A short implementation sequence
Adoption is the easy part. The work is in implementation. We use the following sequence with advisory clients.
Weeks 1–2: discover. Survey, with the heads of function, what AI tools are already in use, official and unofficial. The list is almost always longer than the executive expects.
Weeks 3–4: draft. Draft the policy. Run it past the DPO, CIO, CRO and a small group of practitioners who will have to live with it. A policy drafted only by legal rarely survives contact with the operating teams.
Week 5: approve. Board or executive approval. Communicate the policy to the whole organisation. Publish the permitted-restricted-prohibited table prominently.

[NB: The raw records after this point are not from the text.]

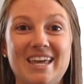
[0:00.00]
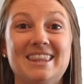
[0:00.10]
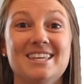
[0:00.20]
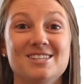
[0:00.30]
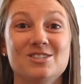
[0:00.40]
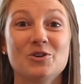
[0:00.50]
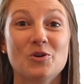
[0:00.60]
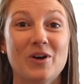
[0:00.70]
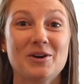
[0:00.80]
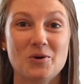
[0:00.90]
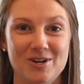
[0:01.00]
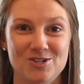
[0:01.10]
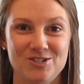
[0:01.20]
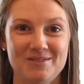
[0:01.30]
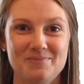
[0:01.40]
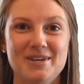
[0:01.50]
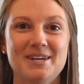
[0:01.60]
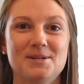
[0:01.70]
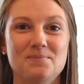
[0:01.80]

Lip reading: This is a great question because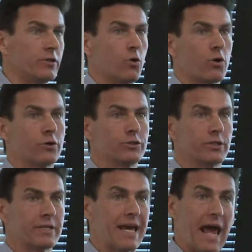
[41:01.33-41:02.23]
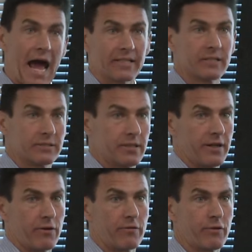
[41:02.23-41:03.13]
in order to get access to
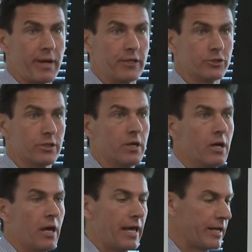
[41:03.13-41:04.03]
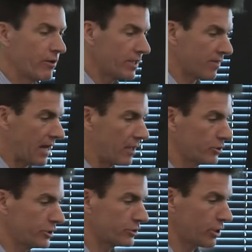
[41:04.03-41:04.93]
their information. And here the
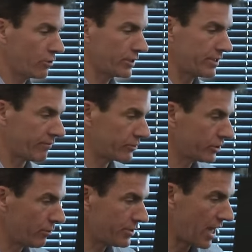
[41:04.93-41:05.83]
ethology is totally different. So in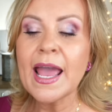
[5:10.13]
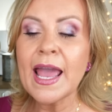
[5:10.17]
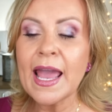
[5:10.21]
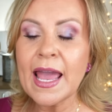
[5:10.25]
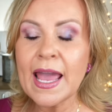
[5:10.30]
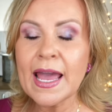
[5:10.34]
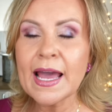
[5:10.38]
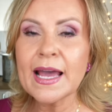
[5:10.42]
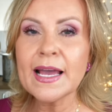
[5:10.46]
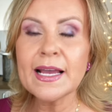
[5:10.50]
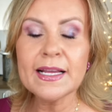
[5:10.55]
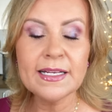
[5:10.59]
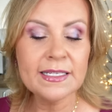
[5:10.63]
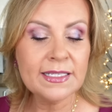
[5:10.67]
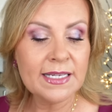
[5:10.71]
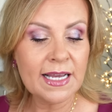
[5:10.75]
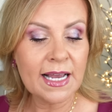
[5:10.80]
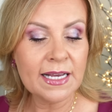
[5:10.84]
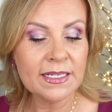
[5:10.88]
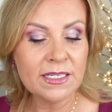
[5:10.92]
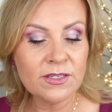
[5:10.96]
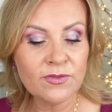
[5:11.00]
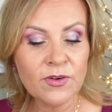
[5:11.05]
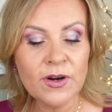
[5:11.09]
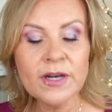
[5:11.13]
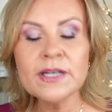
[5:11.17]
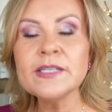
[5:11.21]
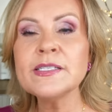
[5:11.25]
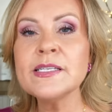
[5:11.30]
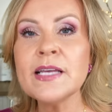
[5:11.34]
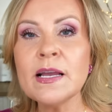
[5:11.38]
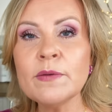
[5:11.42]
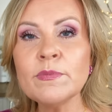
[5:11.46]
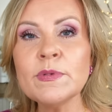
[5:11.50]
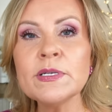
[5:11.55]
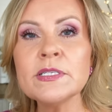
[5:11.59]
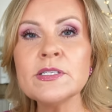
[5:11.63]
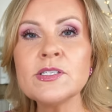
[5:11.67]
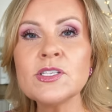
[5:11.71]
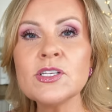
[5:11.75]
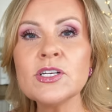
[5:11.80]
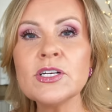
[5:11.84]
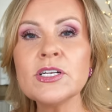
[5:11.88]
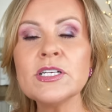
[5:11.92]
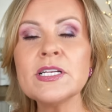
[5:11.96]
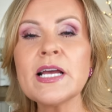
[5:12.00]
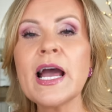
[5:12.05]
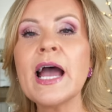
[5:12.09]
And as far as I'm
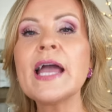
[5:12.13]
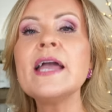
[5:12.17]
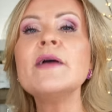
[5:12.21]
concerned, I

Weeks 6–8: enable. Stand up the approved tools list, the DPIA process for AI, the procurement assessment and the training module. The policy is only as strong as the operational scaffolding around it.
Quarterly: review. Compliance reporting to the executive committee, with escalation to the board where issues warrant.
Common drafting traps
Policies that prohibit all AI use — unenforceable and pushed underground within weeks. Policies that permit everything — provide no control. Policies that delegate AI governance to IT alone — miss the data protection, risk and legal dimensions. Policies drafted from international templates that do not engage with the NDPA — leave the most important Nigerian risk uncontrolled. Policies that are not retired and replaced as the technology evolves — become a defence to do nothing.
How Outliers can help
The Outliers Data & AI Centre publishes a working AI Governance Policy designed for Nigerian organisations and aligned to the NDPA 2023, NDPC guidance and the operating realities of mid-market and listed Nigerian businesses. It is the starting point our advisory clients use to draft the policy that fits their own organisation.
If you are preparing to adopt or refresh AI governance, the Data & AI Centre is the right place to start. The full Data & AI resources library hosts the policies, assessments and frameworks Nigerian organisations need, and the AI Governance Policy itself is the document to download and adapt first.
Most AI risk is not exotic. It is the everyday risk of people doing sensible things with powerful tools in the absence of a clear policy. The policy is the cheapest control the organisation can put in place — and the one regulators will look for first.